*Recorded data:*
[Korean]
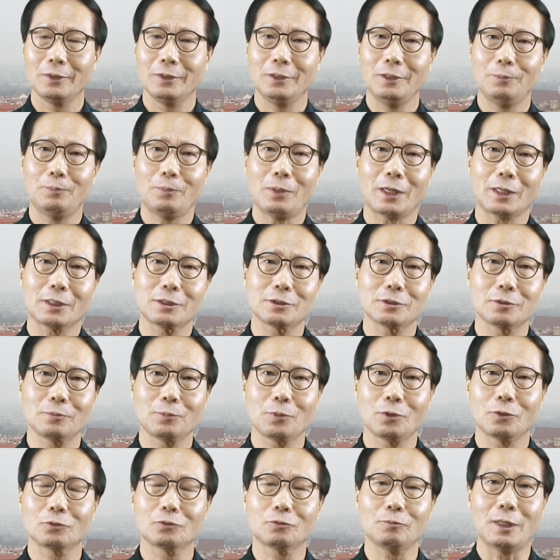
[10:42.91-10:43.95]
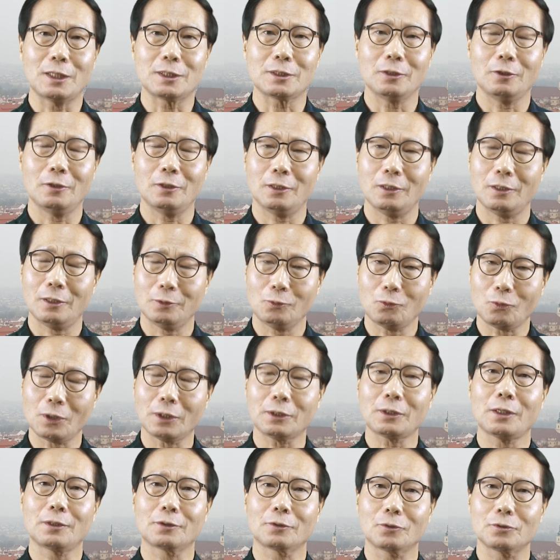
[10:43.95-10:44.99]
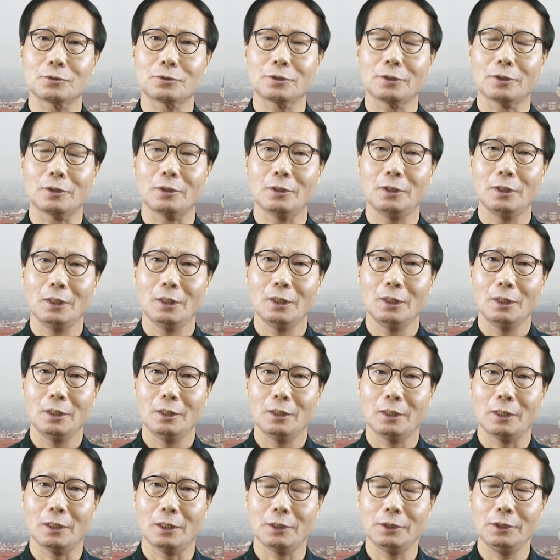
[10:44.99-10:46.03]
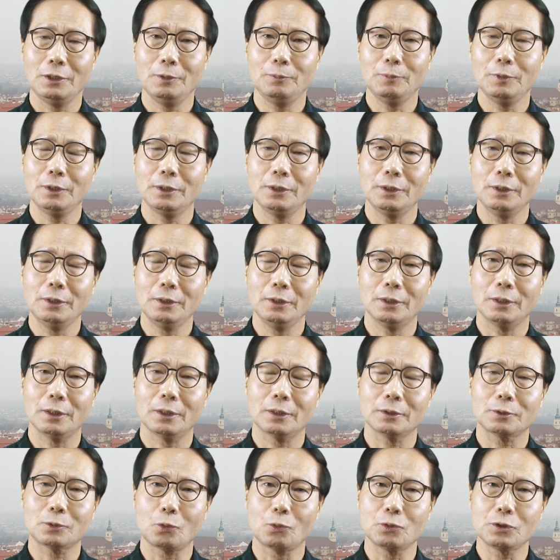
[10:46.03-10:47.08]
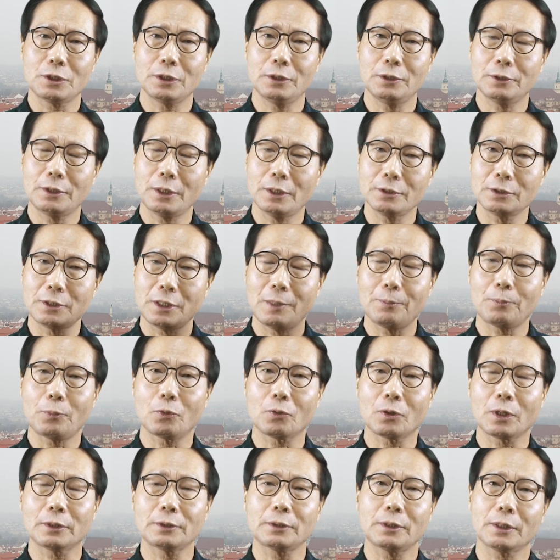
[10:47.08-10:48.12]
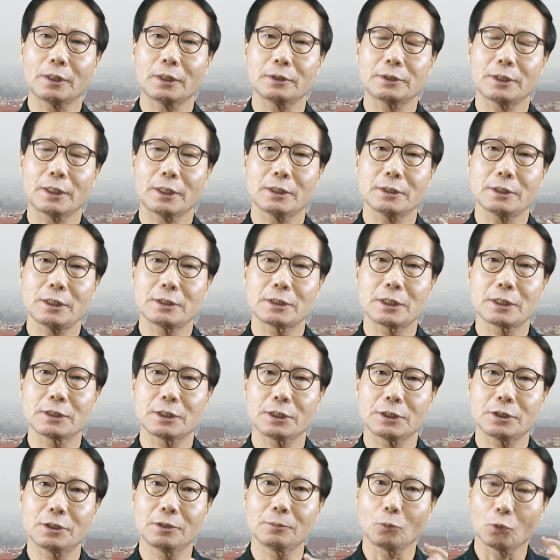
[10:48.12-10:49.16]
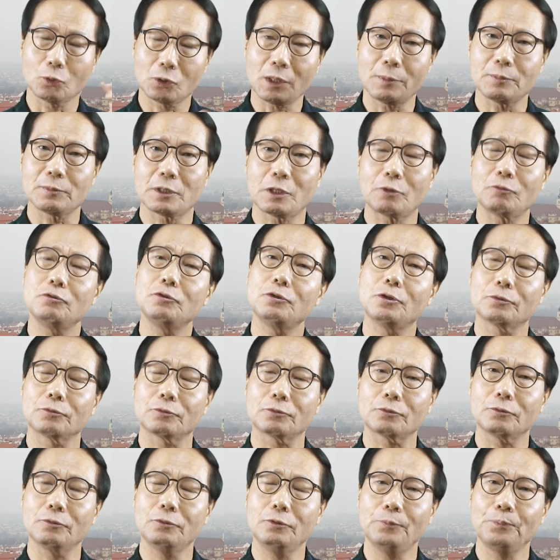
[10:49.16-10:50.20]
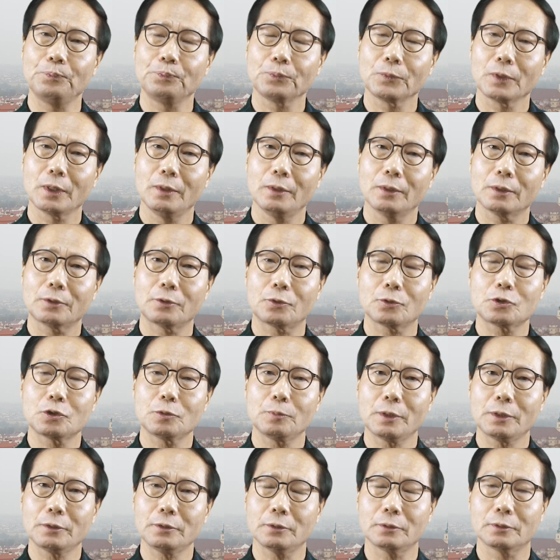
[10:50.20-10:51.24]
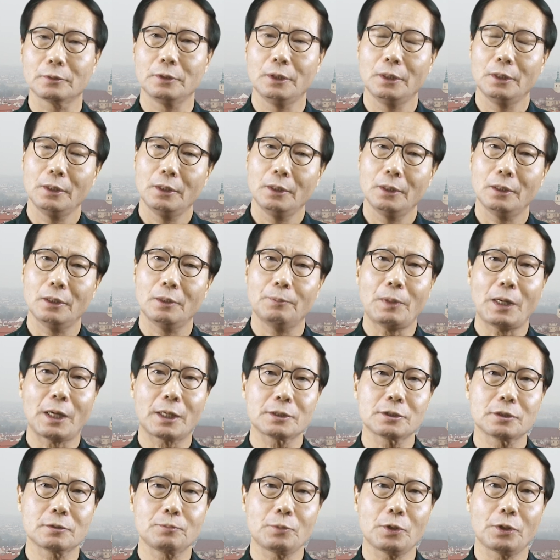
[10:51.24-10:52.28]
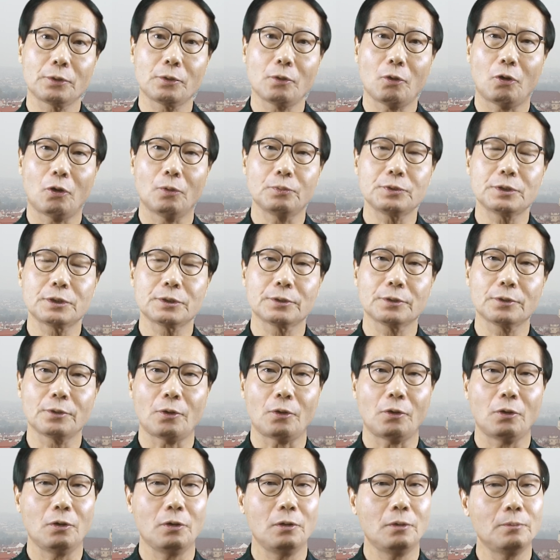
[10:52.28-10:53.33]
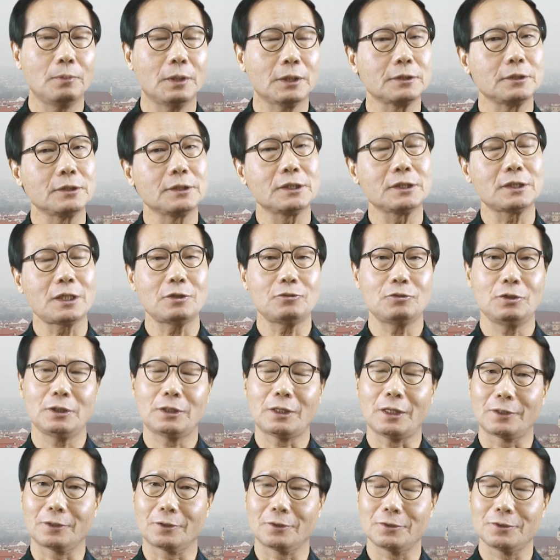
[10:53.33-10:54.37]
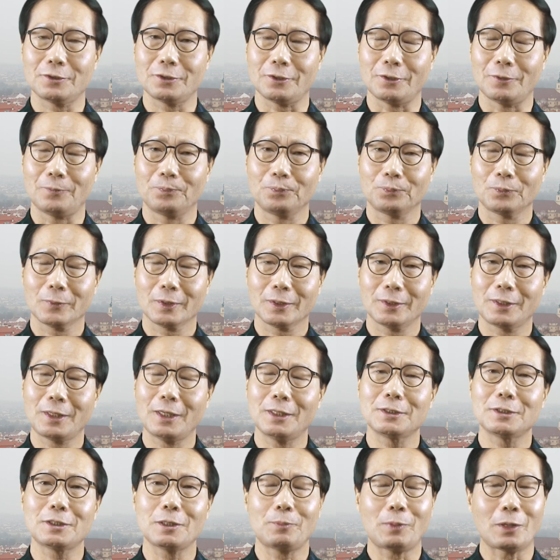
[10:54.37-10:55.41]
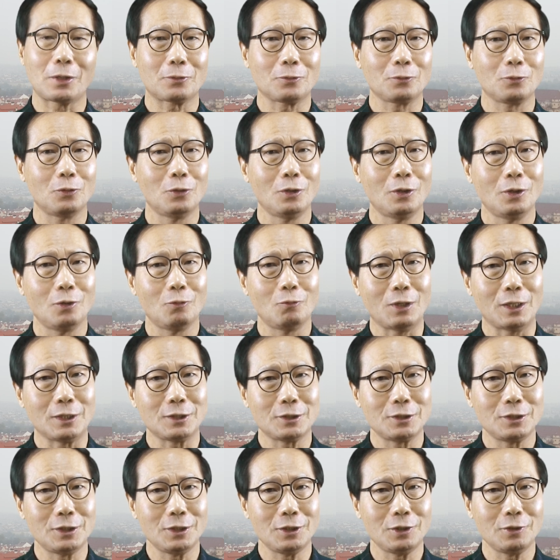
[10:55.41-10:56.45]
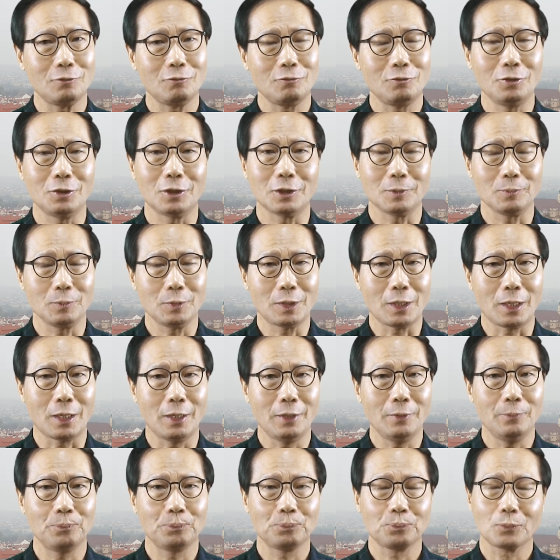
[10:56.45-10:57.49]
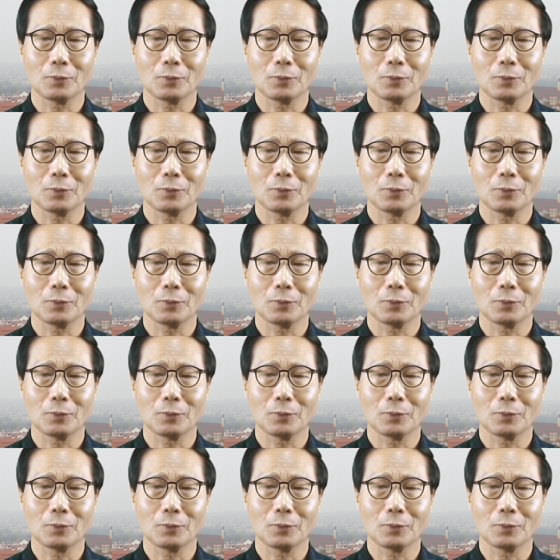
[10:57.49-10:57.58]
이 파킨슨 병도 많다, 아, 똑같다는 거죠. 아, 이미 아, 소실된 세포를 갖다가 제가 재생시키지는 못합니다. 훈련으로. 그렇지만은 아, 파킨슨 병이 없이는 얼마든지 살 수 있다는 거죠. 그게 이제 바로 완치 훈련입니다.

*Aim of the task:* Can you restate all the records above word for word while dropping the pictures?

*Expected answer:*
[Korean]
[10:42.91-10:43.95]
[10:43.95-10:44.99]
[10:44.99-10:46.03]
[10:46.03-10:47.08]
[10:47.08-10:48.12]
[10:48.12-10:49.16]
[10:49.16-10:50.20]
[10:50.20-10:51.24]
[10:51.24-10:52.28]
[10:52.28-10:53.33]
[10:53.33-10:54.37]
[10:54.37-10:55.41]
[10:55.41-10:56.45]
[10:56.45-10:57.49]
[10:57.49-10:57.58]
이 파킨슨 병도 많다, 아, 똑같다는 거죠. 아, 이미 아, 소실된 세포를 갖다가 제가 재생시키지는 못합니다. 훈련으로. 그렇지만은 아, 파킨슨 병이 없이는 얼마든지 살 수 있다는 거죠. 그게 이제 바로 완치 훈련입니다.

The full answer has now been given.